色彩が混ざり合い、痩せの影響はまだ残っている。幸せはお金で買えないかもしれないが、豪華な別荘の一室で、ベッドの上で二人の裸のエスコートを雇うことはできる。カンヌのナイトクラブの外で、リサとシャノンに会った。二人の素晴らしい女性、カップルは、一晩3000ユーロで体を売っていた。私は寂しく、サラがいなくて寂しかった。私は間違いなく売春婦に恋する才能がある。この夕方、何本目かのジョイントを巻きながら、この二人の崇高な生き物はキスをし、愛撫し合っている。それは美しい。LGBTに反対するカトリック教徒で、こんな光景を見て有頂天にならない人がいるだろうかと挑戦してみたい。
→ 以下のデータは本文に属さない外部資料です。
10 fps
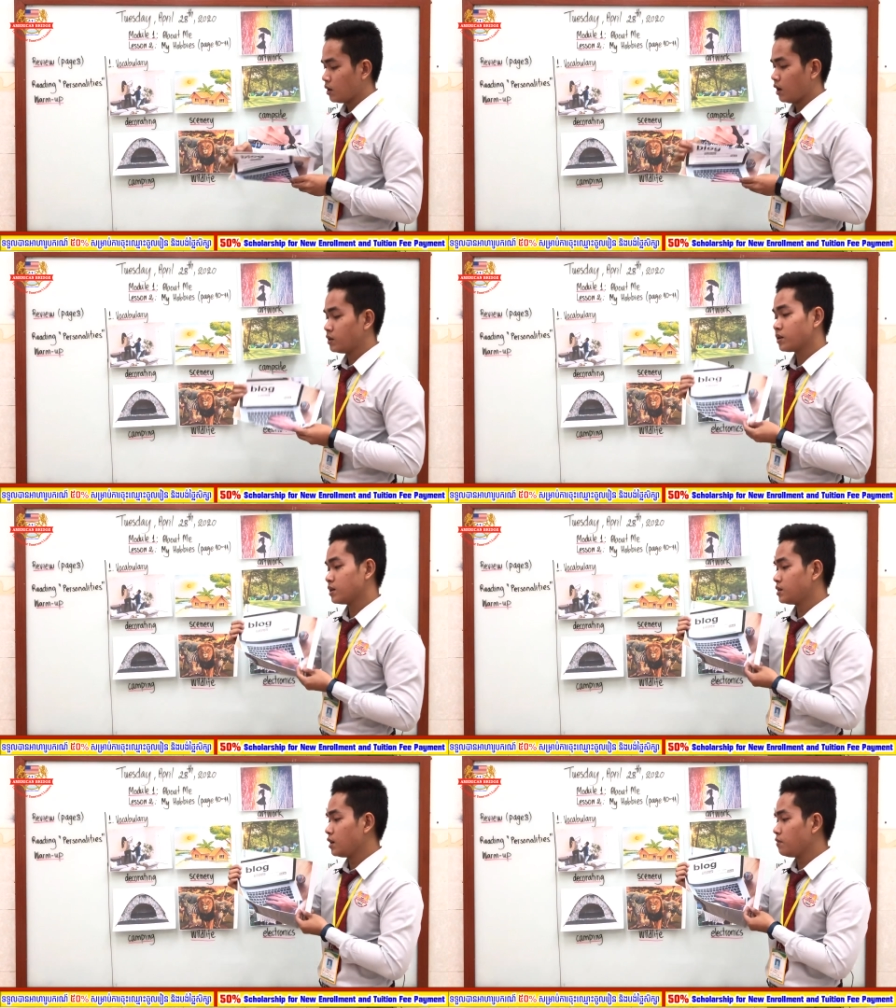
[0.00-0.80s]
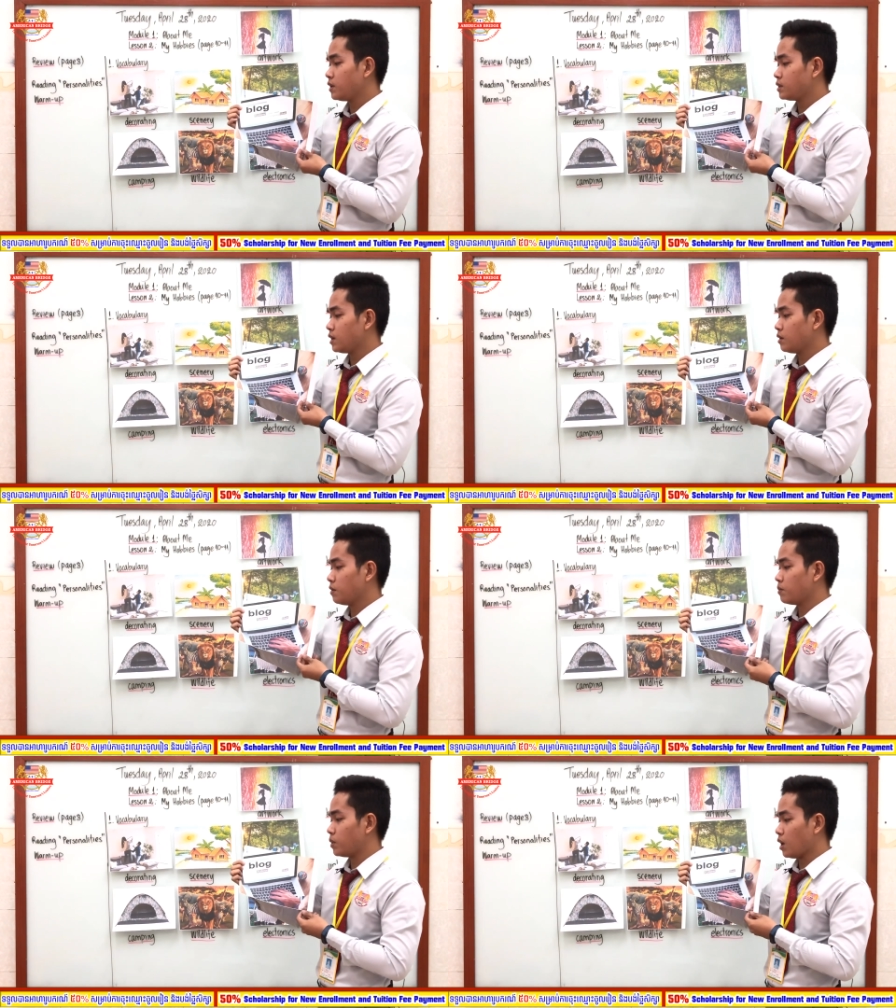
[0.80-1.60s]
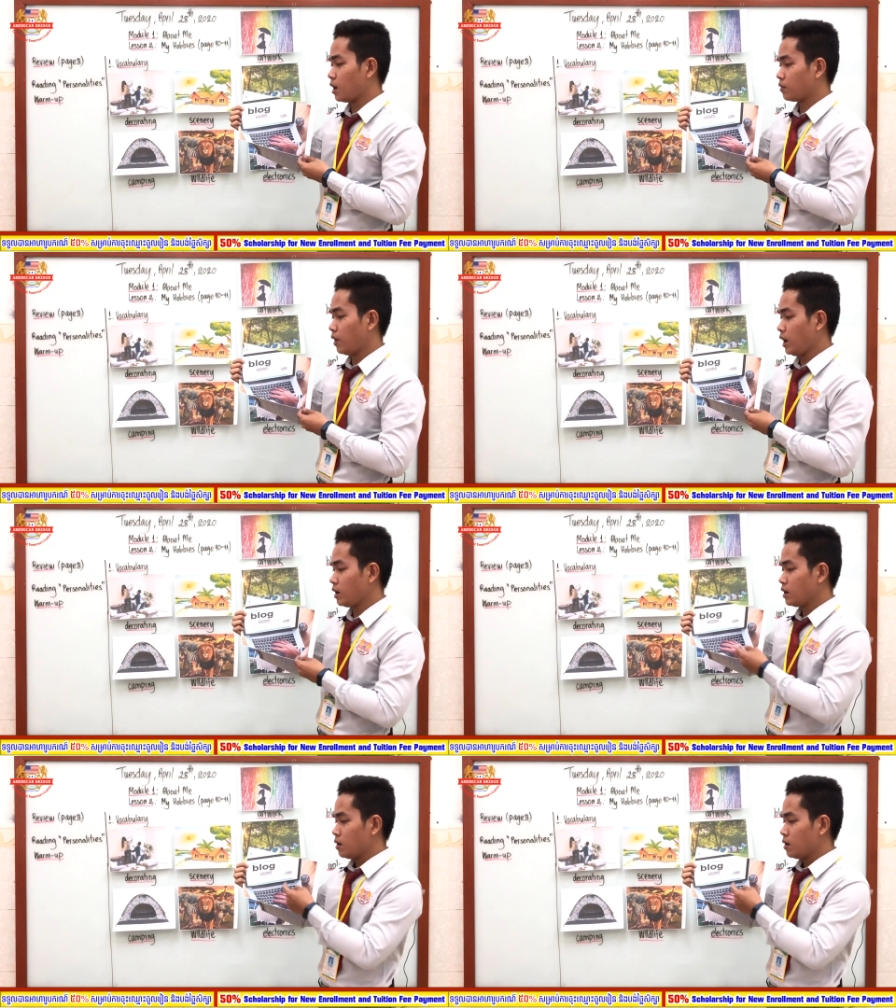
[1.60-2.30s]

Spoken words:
As you can see, we see the word blog, right?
混ざり合う色彩、一人の黒檀のような肌ともう一人の雪のように白い肌のコントラスト、燃えるような髪をした見事な赤毛。この光景から発せられる愛と情熱は言葉では言い表せない。私たちは、私の子供時代を揺さぶった無数のポルノから、はるかに遠く離れている。こういうショーは自分の自尊心を膨らませるだろうと思った。下着に手を入れ、下品な言葉を吐き散らして場を盛り上げる、気持ち悪いロッコ・シフレディの姿を想像した。でも、この部屋では邪魔者のような気がして、どんなことがあってもこの絵を汚したくなかった。ポケットを探ると、タバコの箱のビニールで丁寧に包まれたLSDのカートンが出てきた。舌の上に乗せた。痛くないはずだ。

第5章 知覚の扉

頭の中は混乱し、瞳孔は最大限に開いている。カーペットに横たわり、先ほどから私を見つめている天井の照明器具をじっと見つめる。私の何を知っているのだろう? なぜ光の輪の中で私を見つめているのだろう? 私の心を貫いているのだろうか? きっとモロッコで何が起こったのかを知っているのだろう。もう見ないようにしなくてはならない。情報を与えすぎないように。起き上がろうと床に手をつき、指先がこの広大なカーペットの長く柔らかな毛に滑り込む。こんなに柔らかいものを撫でたことはない。まるで毛皮のような感触で、この素晴らしい羽毛に顔を近づけると、毛は天井まで届くほどに伸びていく。起き上がると、ウールの森の中にいるような気分になる。柔らかな空間の中で体を動かすと、感覚が研ぎ澄まされ、心が目覚める。遠くで、客人たちの歓喜の声が、このサイケデリックな旅に魔法のような雰囲気を添えている。ここは心地いい。腕は痺れているけれど、リラックスしていて、血管の奥深くに酸が流れ込むのを感じる。でも突然、サラが恋しくなった。なぜ彼女を駐車場に置き去りにしたんだろう?警官は一体何をしたんだろう?突然、夢は悪夢に変わり、心が沈み、不安になる。部屋の隅で丸くなり、タバコに火をつける。金持ちで、ハイで、そして悲しい。

第6章 大脱走

ドアベルが鳴り、私は90センチほど飛び上がった。一瞬で高く上がった。誰も私がそこにいることに気づかなかった。インターホンのカメラは壊れている… うわ、と思った。のぞき穴から覗き込むと、向こうに9ミリ砲があるんじゃないかとゾッとした。でも、そこに見えたのは彼女の視線だった。彼女の美しい視線。彼女は私を見つけてくれた。窓を開けると、それから続く長い時間は、シプリンと汗が美しく混ざり合い、調和する、贅沢な交響曲だった。彼女の香り、肌、胸の曲線、すべてが記憶通りだった。私は彼女を見つけた。これで人生は輝ける。彼女と共に再び裕福になり、「ボニーとクライド」のジェイ・Zとビヨンセのように、アストンマーティンでアメリカを横断できる。リビングルームで体をくねらせる二人の半裸の少女も、彼女はそれほど気にしていないようだ。いい指摘だ。だって、二人は同じ仕事をしているんだから。長年幸せを追い求めてきた末、ついに目標に到達したような気がした。この大金をどう使おう?それが私のお気に入りの問いだった。彼女の腕に抱かれ、エンドルフィンが全身を駆け巡る。しかし、この気楽な気分は束の間だった。銃声が響き渡り、出窓が割れる。信じられないくらい素晴らしい話だった。